I felt home.
Brie was close. I could feel her. The closer I got, the stronger it pulled, until there was nothing else—no doubts, no pain, no memory of a life before this.
Just the promise.
Just the hunt.
Just the sure, unbreakable knowledge that nothing in this world—or the next—would stop me from finding her.
I grinned into the dark, and let the wolf have the reins.
Hell had never met Iron Valor before.
They were in for a surprise.
Chapter 26
Brie
Hell wasn’t the word I would have chosen. It was too poetic, too mythic—suggested fire and brimstone and all the cartoonish trappings of damnation, instead of what it actually was: rot, and rock, and the kind of darkness that stains even the thoughts in your head. Of course, this wasn’t hell. Not really. Not hell proper. It was a facsimile, like that bastard Maltraz. He wasn’t the devil. He was just the devil-lite; a minion of his, if you will.
I was chained to a chair so heavy the metal had worn a groove into the volcanic stone beneath it. The chair wasn’t bolted; it was the chains that did the work, crossing my chest, cinching my wrists to the arms and my ankles to the legs so tight I couldn’t even lean forward far enough to touch my knees together. There was no light except for the phosphorescent ooze running down the wall in greenish streaks, and the only sound—aside from the perpetual drip—was the low, scratchy rasp of Nazek and Adramal arguing somewhere just out of sight.
I’d stopped trying to keep track of time. It was impossible, even if you cared. Sometimes the cell was freezing cold, so much that the condensation on the stone froze in fractal patterns I would have found beautiful if I could see them without shivering myself into a seizure. Other times it was so hot the air itself turned syrupy, thick enough to choke. Right now, it was both:my feet had gone numb, but sweat kept dripping down the small of my back and pooling under my ass.
My dress was ruined. I’d lost count of how many times I’d wished for sweatpants, for literally any outfit that didn’t broadcast “victim of a demon gala kidnapping.” Sage green had been such a pretty color on the mannequin. Now it looked more like something a swamp threw up and left to ferment. My skin was raw where the manacles bit, my lips were split, and I was so thirsty that even the mold on the wall looked tempting.
But I was alive.
Barely.
I could feel Finn, even now. It wasn’t a voice, not a presence, just a tug—an itch deep in my chest that no amount of screaming, cursing, or yanking at the chains could dull. I clung to it. I let it lull me into hallucinations when the thirst got bad, let it replace my fear with anger when my mind started to slip. It had only been a day.
They hadn’t broken me yet. And if there was one thing I’d learned from the last two years of hell, it was that the world only breaks you if you let it.
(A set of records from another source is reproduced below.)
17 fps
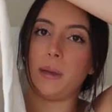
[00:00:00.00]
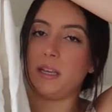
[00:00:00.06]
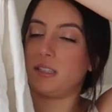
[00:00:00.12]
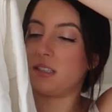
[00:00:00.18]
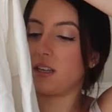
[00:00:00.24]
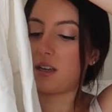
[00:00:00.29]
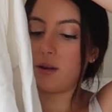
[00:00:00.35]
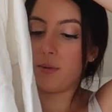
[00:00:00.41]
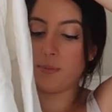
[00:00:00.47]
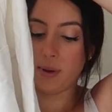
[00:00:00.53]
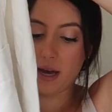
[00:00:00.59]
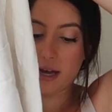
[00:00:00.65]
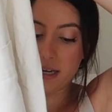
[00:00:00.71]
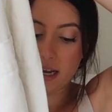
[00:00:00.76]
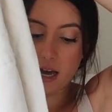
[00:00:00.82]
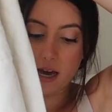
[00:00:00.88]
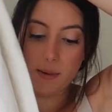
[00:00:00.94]
basic
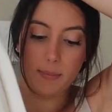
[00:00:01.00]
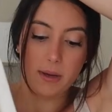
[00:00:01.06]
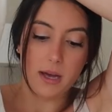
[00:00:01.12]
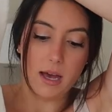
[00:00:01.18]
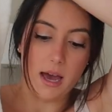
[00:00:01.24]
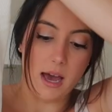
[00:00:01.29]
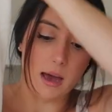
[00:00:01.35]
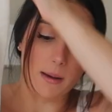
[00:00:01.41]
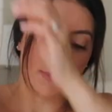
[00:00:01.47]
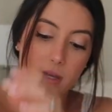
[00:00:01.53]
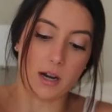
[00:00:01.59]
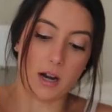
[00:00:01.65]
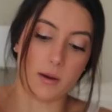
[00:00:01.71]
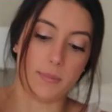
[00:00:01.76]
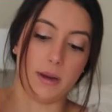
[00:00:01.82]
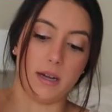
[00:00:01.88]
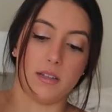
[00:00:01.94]
button up. There
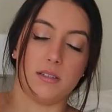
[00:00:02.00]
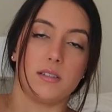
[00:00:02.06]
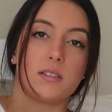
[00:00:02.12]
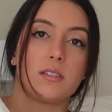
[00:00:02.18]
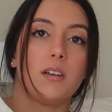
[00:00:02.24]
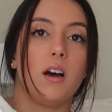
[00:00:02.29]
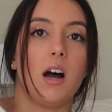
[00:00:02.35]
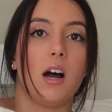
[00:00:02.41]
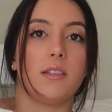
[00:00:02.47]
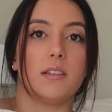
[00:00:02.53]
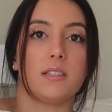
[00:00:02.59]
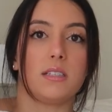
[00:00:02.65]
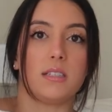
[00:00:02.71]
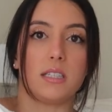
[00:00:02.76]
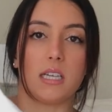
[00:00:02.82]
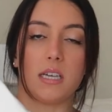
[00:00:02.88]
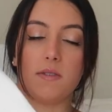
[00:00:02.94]
are buttons on the
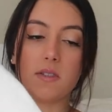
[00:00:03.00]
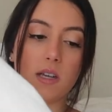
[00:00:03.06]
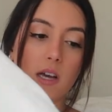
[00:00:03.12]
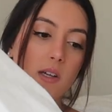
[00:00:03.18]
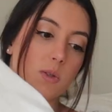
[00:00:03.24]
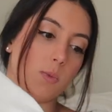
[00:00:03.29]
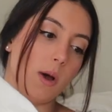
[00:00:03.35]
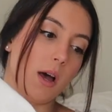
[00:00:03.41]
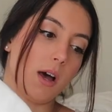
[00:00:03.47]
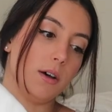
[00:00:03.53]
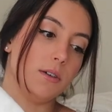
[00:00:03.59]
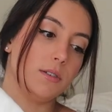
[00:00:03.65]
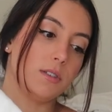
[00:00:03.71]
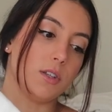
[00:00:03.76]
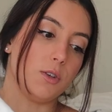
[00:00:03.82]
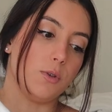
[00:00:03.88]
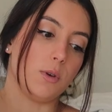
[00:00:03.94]
sleeves as
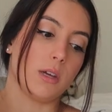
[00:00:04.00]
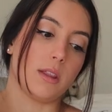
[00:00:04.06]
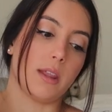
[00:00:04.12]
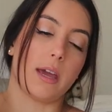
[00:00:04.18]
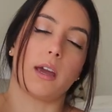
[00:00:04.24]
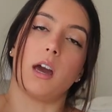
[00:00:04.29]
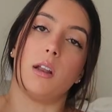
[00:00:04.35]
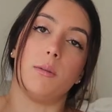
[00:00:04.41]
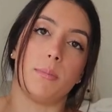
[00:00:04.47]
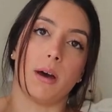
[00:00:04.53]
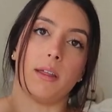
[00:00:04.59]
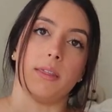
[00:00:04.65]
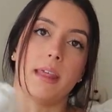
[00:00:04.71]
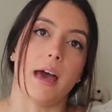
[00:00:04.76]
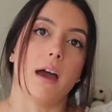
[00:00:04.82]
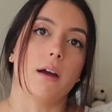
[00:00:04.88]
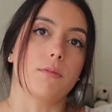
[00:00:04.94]
well, so you could like unbutton
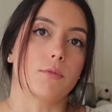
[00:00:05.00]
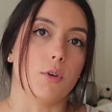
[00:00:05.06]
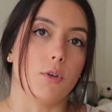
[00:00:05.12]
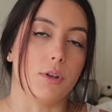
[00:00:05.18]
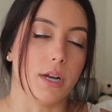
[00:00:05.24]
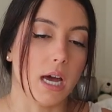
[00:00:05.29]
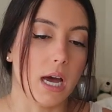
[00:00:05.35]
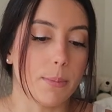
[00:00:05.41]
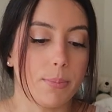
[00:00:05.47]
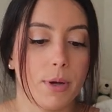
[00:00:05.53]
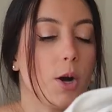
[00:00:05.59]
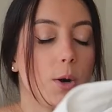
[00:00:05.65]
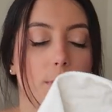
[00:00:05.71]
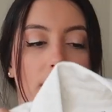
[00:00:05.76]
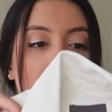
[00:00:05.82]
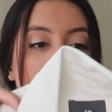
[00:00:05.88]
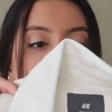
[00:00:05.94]
that, roll it up
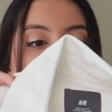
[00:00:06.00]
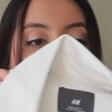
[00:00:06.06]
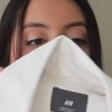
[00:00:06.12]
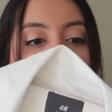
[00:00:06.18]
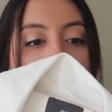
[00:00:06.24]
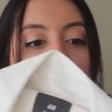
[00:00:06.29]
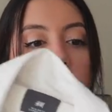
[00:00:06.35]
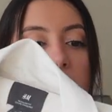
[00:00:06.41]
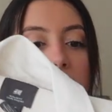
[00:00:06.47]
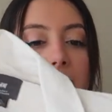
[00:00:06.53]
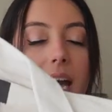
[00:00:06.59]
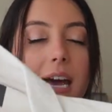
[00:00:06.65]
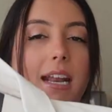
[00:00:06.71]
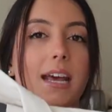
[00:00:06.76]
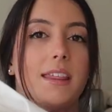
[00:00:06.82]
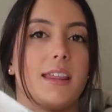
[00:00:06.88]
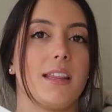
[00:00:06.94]
or whatever.
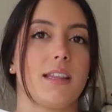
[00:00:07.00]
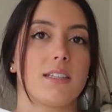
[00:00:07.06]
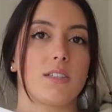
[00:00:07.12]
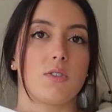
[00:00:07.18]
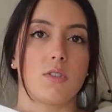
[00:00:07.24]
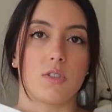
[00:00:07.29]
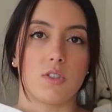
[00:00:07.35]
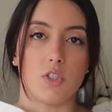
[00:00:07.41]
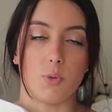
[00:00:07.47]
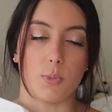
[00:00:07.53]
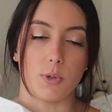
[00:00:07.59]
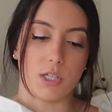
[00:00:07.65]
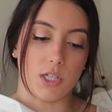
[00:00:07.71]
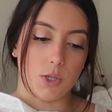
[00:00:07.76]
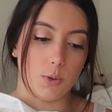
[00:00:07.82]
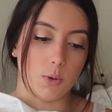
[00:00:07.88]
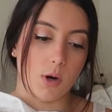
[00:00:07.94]
Again, I think this is super
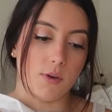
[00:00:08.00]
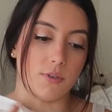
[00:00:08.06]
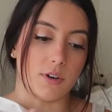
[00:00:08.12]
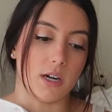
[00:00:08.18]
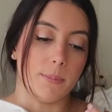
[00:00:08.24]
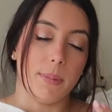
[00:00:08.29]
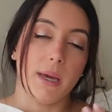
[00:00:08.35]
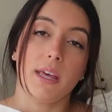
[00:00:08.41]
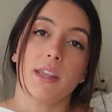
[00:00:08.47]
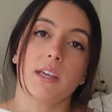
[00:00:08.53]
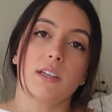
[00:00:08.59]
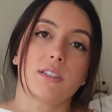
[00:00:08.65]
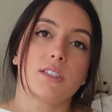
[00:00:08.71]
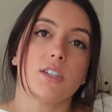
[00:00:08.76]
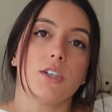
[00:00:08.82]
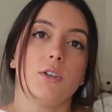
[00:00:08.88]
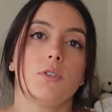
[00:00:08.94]
cute over a bathing
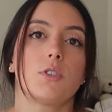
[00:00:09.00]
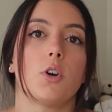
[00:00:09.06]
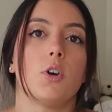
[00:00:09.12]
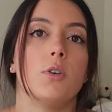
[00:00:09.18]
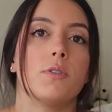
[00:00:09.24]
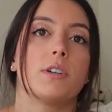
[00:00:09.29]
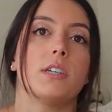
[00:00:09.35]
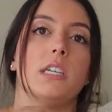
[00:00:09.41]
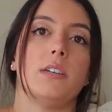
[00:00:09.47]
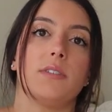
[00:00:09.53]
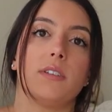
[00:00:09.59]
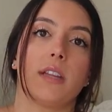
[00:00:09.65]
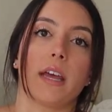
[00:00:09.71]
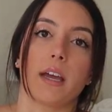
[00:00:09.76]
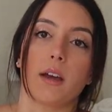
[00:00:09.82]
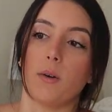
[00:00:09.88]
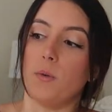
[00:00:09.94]
suit, over even
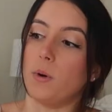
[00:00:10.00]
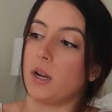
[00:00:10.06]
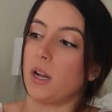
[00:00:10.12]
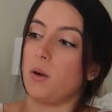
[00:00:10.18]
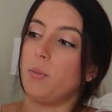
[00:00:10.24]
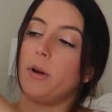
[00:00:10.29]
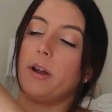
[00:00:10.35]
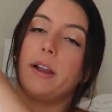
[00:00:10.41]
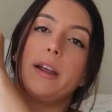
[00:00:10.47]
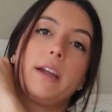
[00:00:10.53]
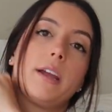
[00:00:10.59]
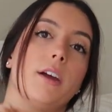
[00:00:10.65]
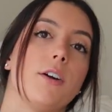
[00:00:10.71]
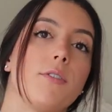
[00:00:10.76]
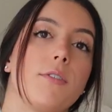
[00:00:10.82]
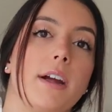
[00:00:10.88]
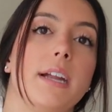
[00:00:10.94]
like what I'm wearing
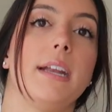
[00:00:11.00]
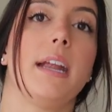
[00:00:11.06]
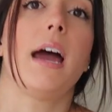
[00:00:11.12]
right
A scraping sound, then a thud. I twisted my head just enough to see the flicker of movement in the gloom. Adramal, the demon with the face of a boxer and the attitude of a divorce attorney, was dragging Nazek by the collar, shoving him up against the wall. Their voices were low, urgent, barely above a hiss.
“She’s not worth it,” Nazek spat, baring teeth that were just a little too human. “Let them take her, Adramal. The Council’s going to level this place in twelve hours—less if Maltraz keeps drawing attention.”
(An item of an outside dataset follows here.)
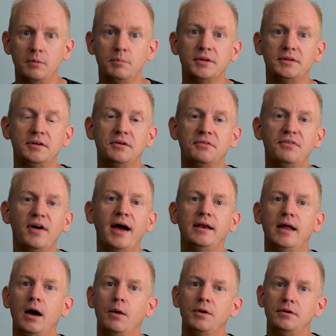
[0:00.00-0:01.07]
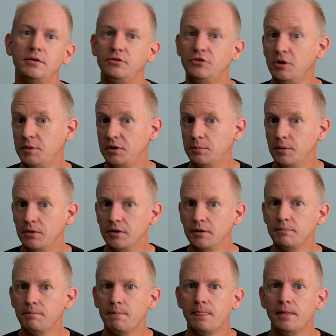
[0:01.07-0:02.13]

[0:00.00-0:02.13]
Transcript: but to define how it should be spoken.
“She’s worth everything,” Adramal shot back, his voice all gravel. “You know what happens if the king fails.”
“We’re not loyal to him. He’s already lost. We should run. Take what we canand—”
A slap, loud and sharp enough to echo. Nazek staggered, clutching his cheek, then reeled back to spit blood on the floor.
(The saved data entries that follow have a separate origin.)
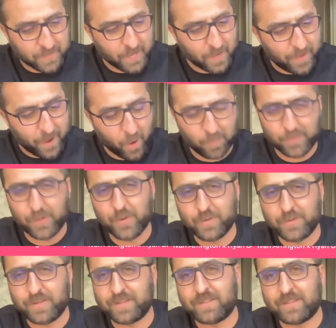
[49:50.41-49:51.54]
I hope
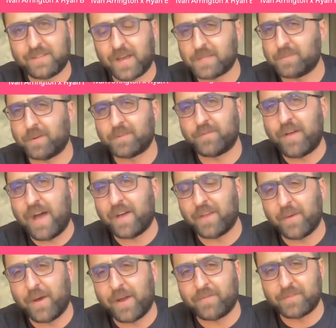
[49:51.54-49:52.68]
you got as much
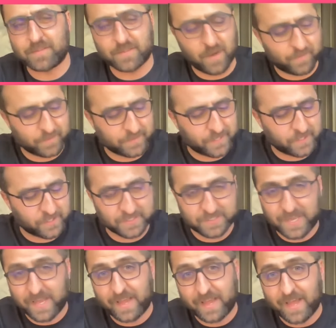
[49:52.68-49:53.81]
value out of this conversation as
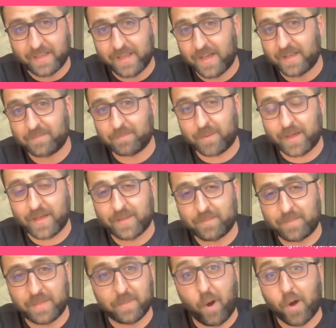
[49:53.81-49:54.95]
I got by
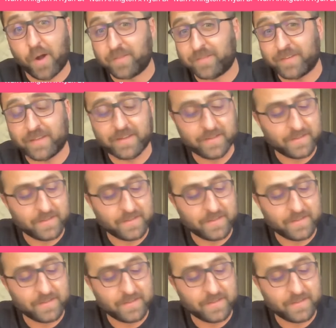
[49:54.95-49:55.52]
being part of it.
“I plan to set myself up to take his place,” Adramal growled. “Let’s prove our worth to the Council when they finish with Maltraz.”
Nazek snarled, but didn’t argue. He shot me a look—equal parts greed and pure, reptilian loathing—then stalked off into the dark.
Adramal lingered, watching me. His eyes were old, bruised with centuries of seemingly having it all; then having nothing. For a second, he looked almost sad.
“You could make this easier,” he said.
I gave him the best “fuck you,” smile my parched lips could manage. “You want easy? You should’ve picked a different team.”
He huffed a laugh, then melted back into shadow.
I didn’t know whether to feel vindicated or scared shitless. Probably both.